If $X$ is such that any étale $X$-scheme is locally factorial, is any smooth $X$-scheme locally factorial? We say that a local ring is geometrically factorial if its strict henselization is a UFD, and that a scheme is geometrically factorial if all of its local rings are. If $X$ is a normal, locally Noetherian and geometrically factorial scheme, is any smooth $X$-scheme geometrically factorial?
$\textbf{Edit:}$ As Minsheon Shin pointed out in his answer, this question is equivalent to the one in the title by Proposition 1 of Danilov, $\textit{On a conjecture of Samuel}$. In the same article, Danilov conjectures that if $R$ is local, Noetherian and geometrically factorial, then $R[[T]]$ is geometrically factorial; and his main theorem is a special case of this conjecture. If $R$ is excellent, a positive answer to my question would imply the conjecture by https://stacks.math.columbia.edu/tag/07GC.
$\textbf{Other equivalent formulations:}$ By the local structure of smooth morphisms+induction, the question is equivalent to:
"If $X$ is a normal, Noetherian, geometrically factorial scheme, then $\mathbb A^1_X$ is geometrically factorial."
Working locally, this, in turn, reduces to:
"If $R$ is a strictly henselian local UFD, then the strict localizations of $R[T]$ at $(\mathfrak m_R,T)$ and at $\mathfrak m_R$ are UFDs."
The strict localization at $(\mathfrak m_R,T)$ has completion $R[[T]]$ so it is a UFD if Danilov's conjecture holds.
 A: For (1), see Danilov, On a conjecture of Samuel (link), Proposition 1, which I reproduce here: Let $A \to B$ be a faithfully flat ring homomorphism. Then (a) if $B$ is a Krull ring, then $A$ is a Krull ring, and (b) if $\operatorname{Pic}(A) = 0$, then $\operatorname{Cl}(A) \to \operatorname{Cl}(B)$ is injective.

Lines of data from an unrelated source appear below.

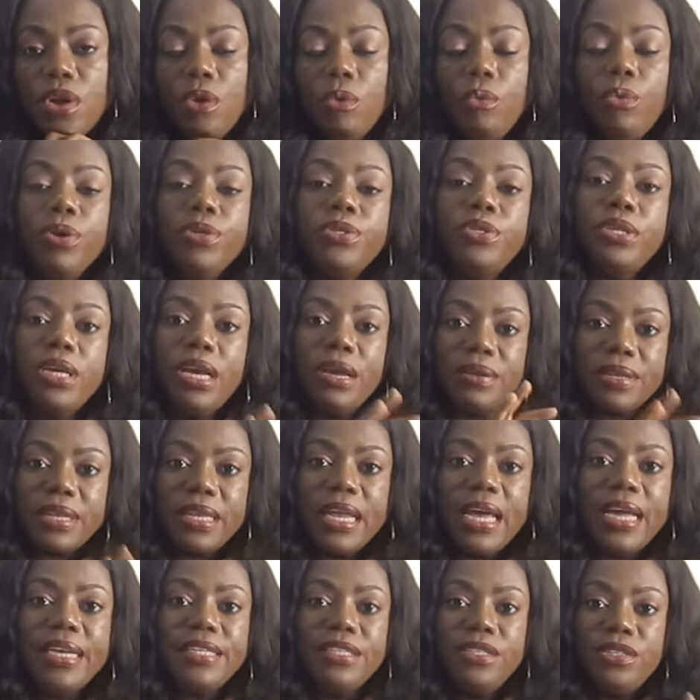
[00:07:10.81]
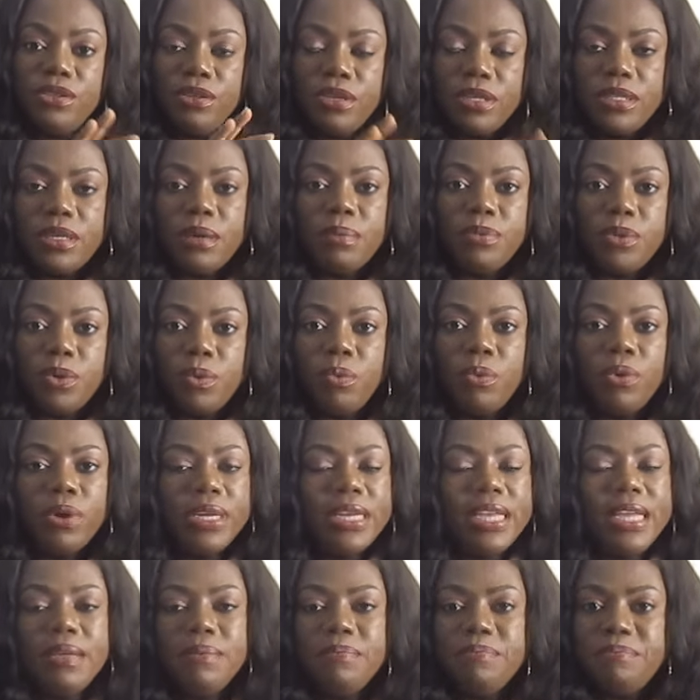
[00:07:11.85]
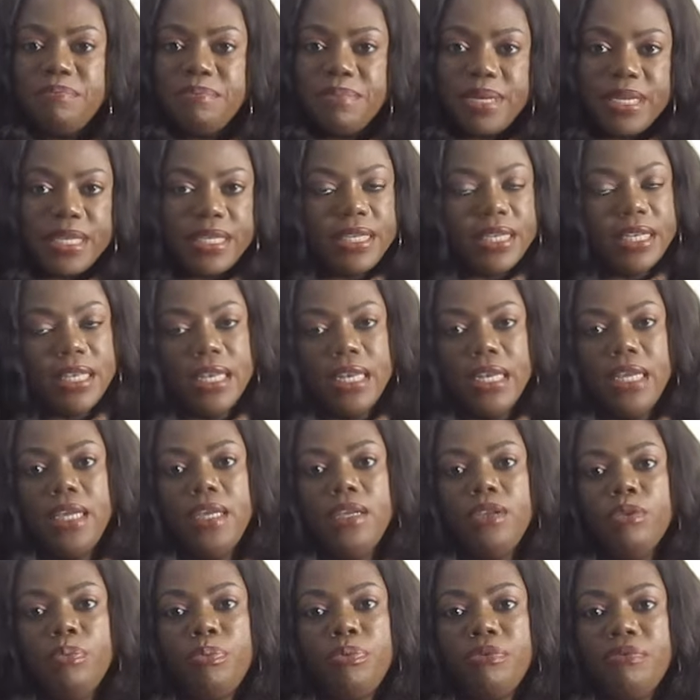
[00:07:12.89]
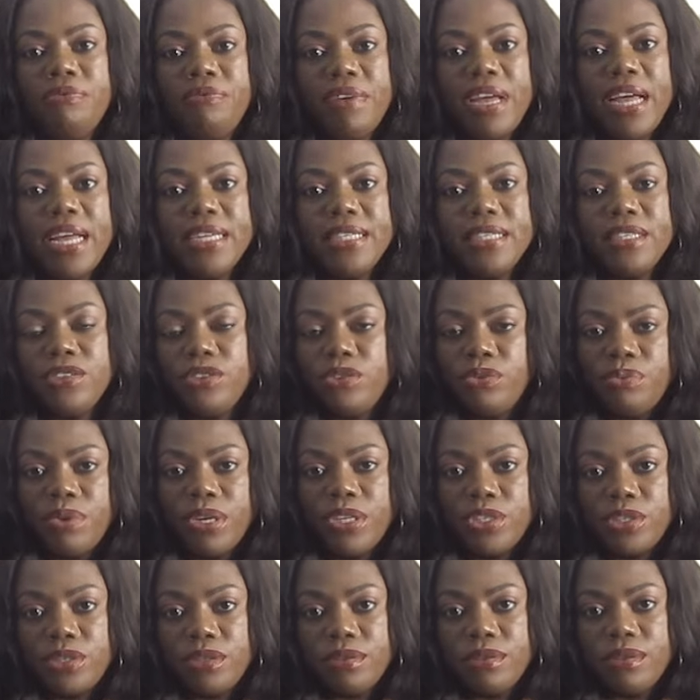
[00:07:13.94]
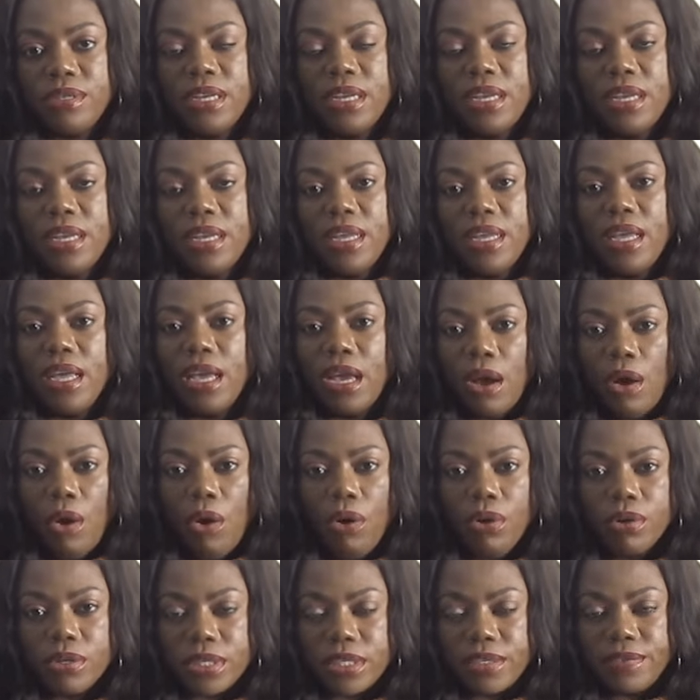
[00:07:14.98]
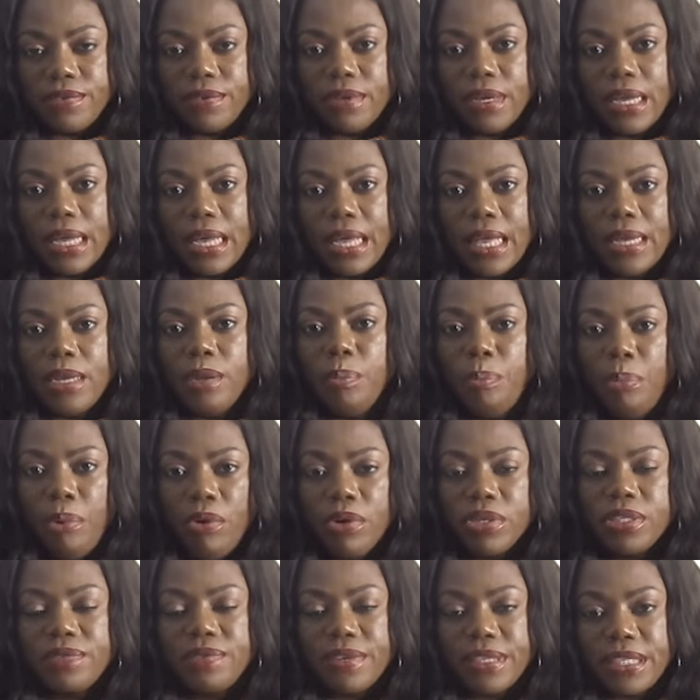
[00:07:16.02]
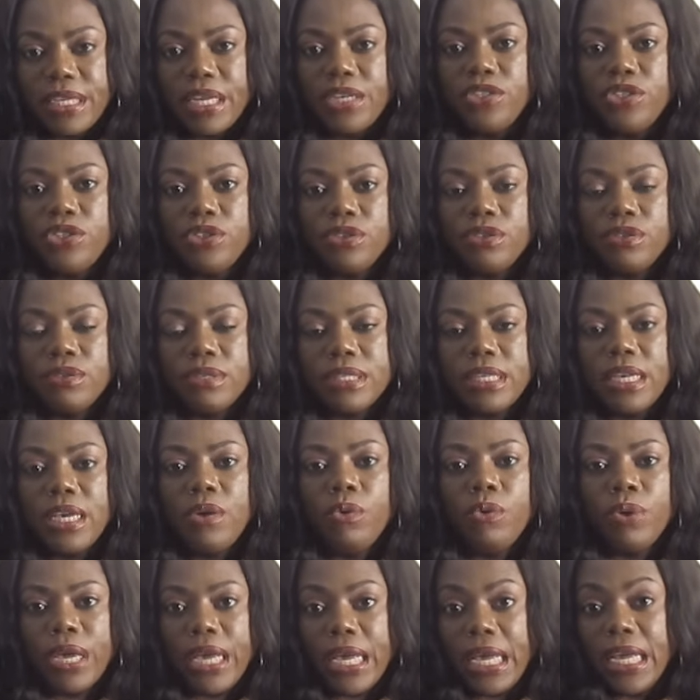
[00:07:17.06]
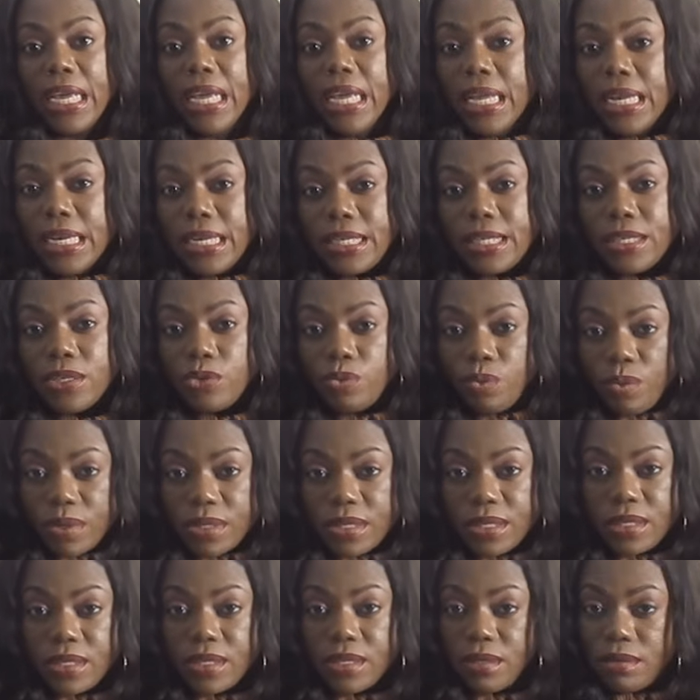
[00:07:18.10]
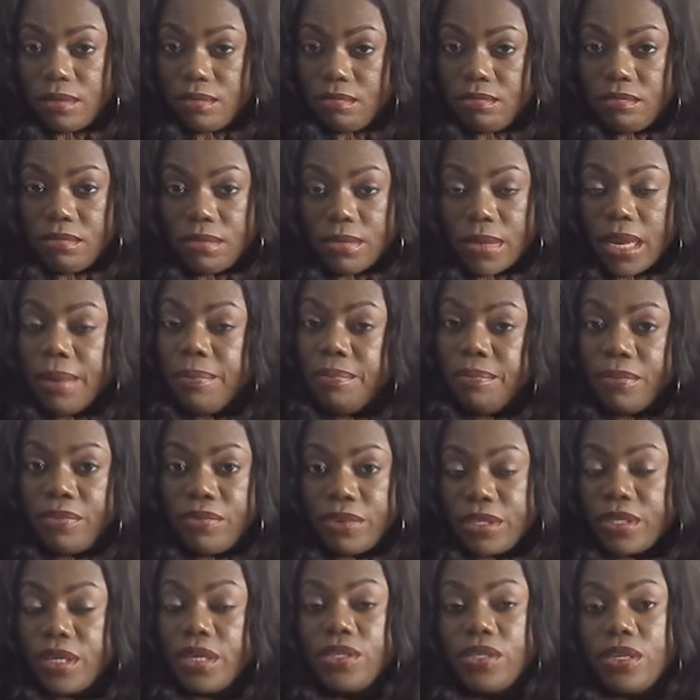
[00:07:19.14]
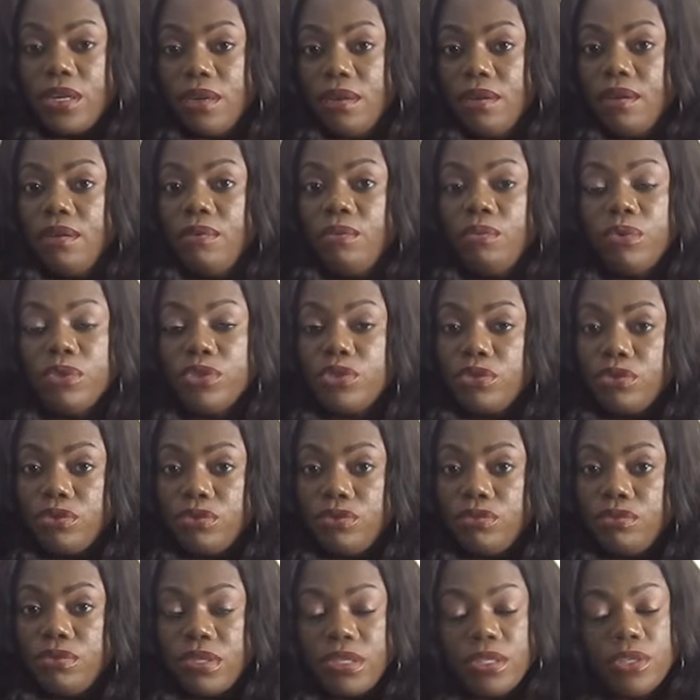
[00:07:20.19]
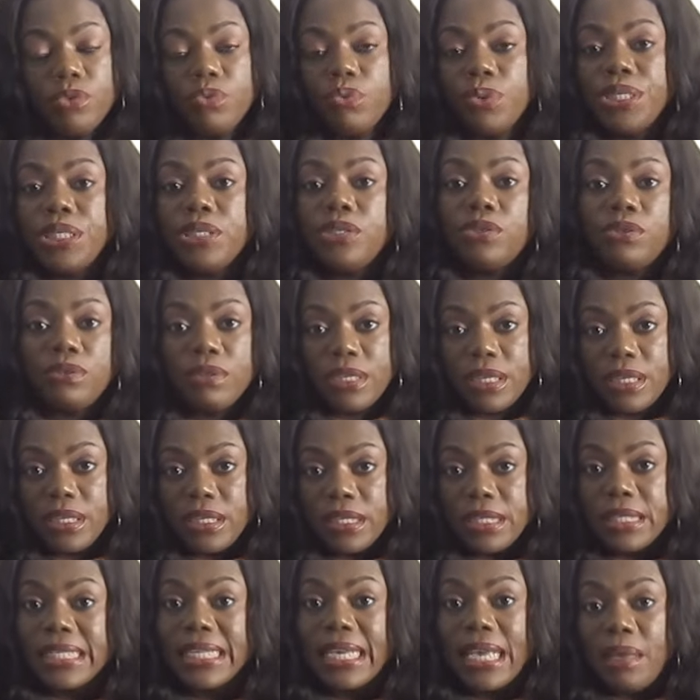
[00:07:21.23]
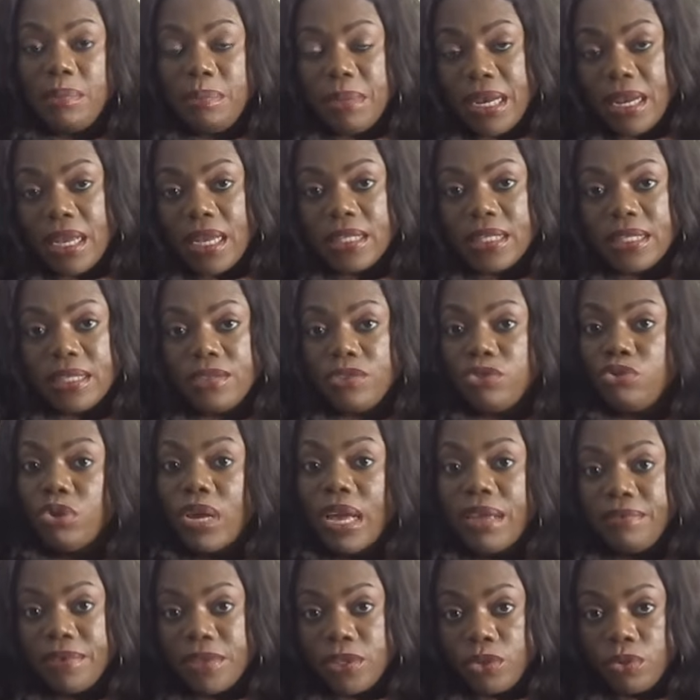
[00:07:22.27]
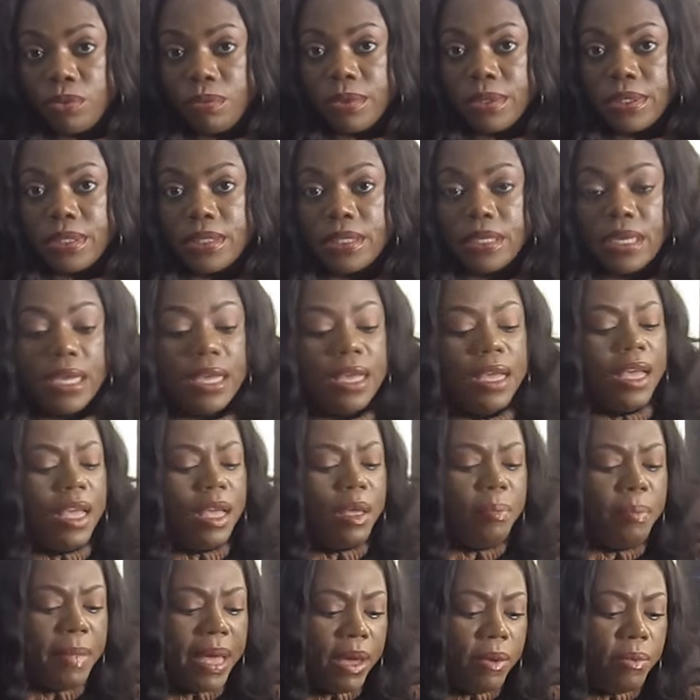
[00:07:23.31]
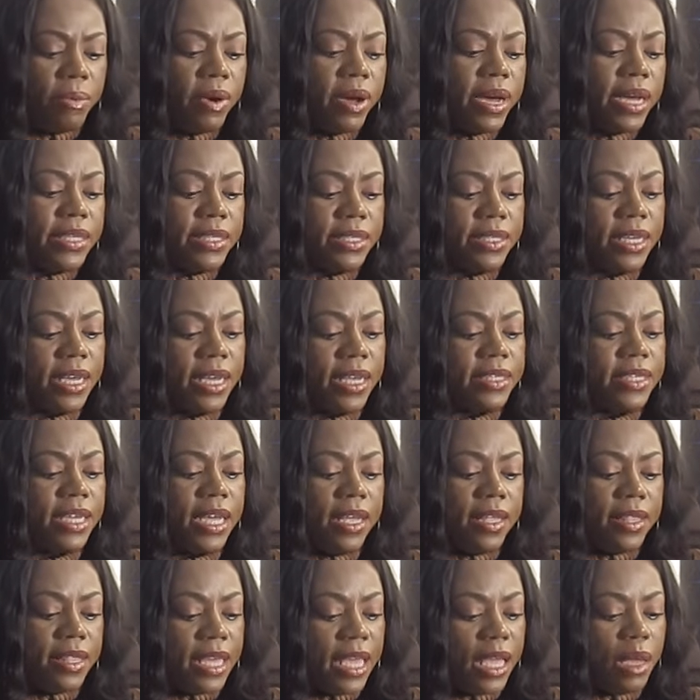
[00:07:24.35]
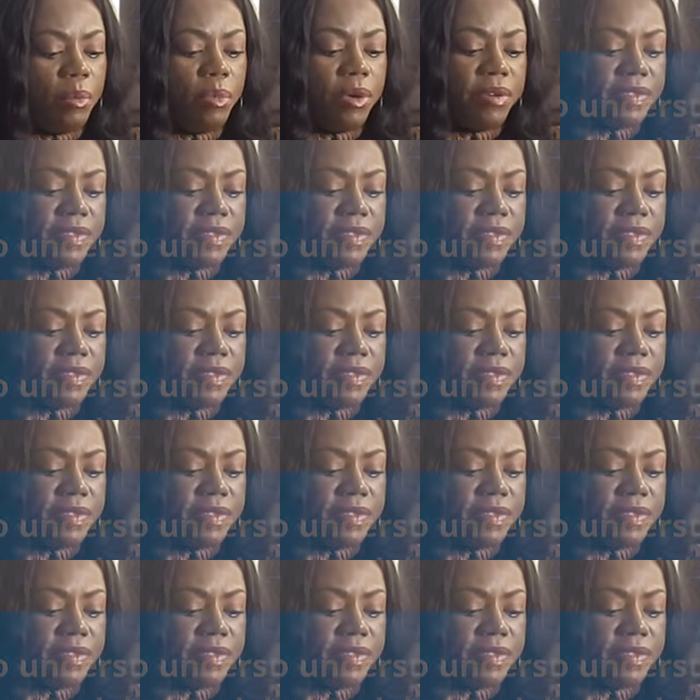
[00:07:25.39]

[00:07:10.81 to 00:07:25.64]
Once you outline it in your chapter 1, immediately you provide a direction, a course, and a pause for attention to say, okay, this is what this researcher wants to do. This is what the student is aiming at, is driving towards. In my work, I said, the aim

The argument for (b) is: if an ideal $\mathfrak{a}$ of $A$ is such that $\mathfrak{a} \otimes_{A} B$ is a principal ideal, then $\mathfrak{a}$ is a finitely generated projective $A$-module of rank 1 (i.e. a line bundle) by faithfully flat descent; then $\operatorname{Pic}(A) = 0$ implies that $\mathfrak{a}$ is principal.
Then as Alex notes, you can conclude using that (i) if $A$ is a UFD then any localization is a UFD, and (ii) if $A$ is a UFD then the polynomial algebra $A[t]$ is a UFD. I was surprised to learn (in the same paper mentioned above) that the formal power series ring $A[[t]]$ need not be a UFD even if $A$ is.
(The property that $R^{sh}$ is a UFD is also called "geometrically factorial".)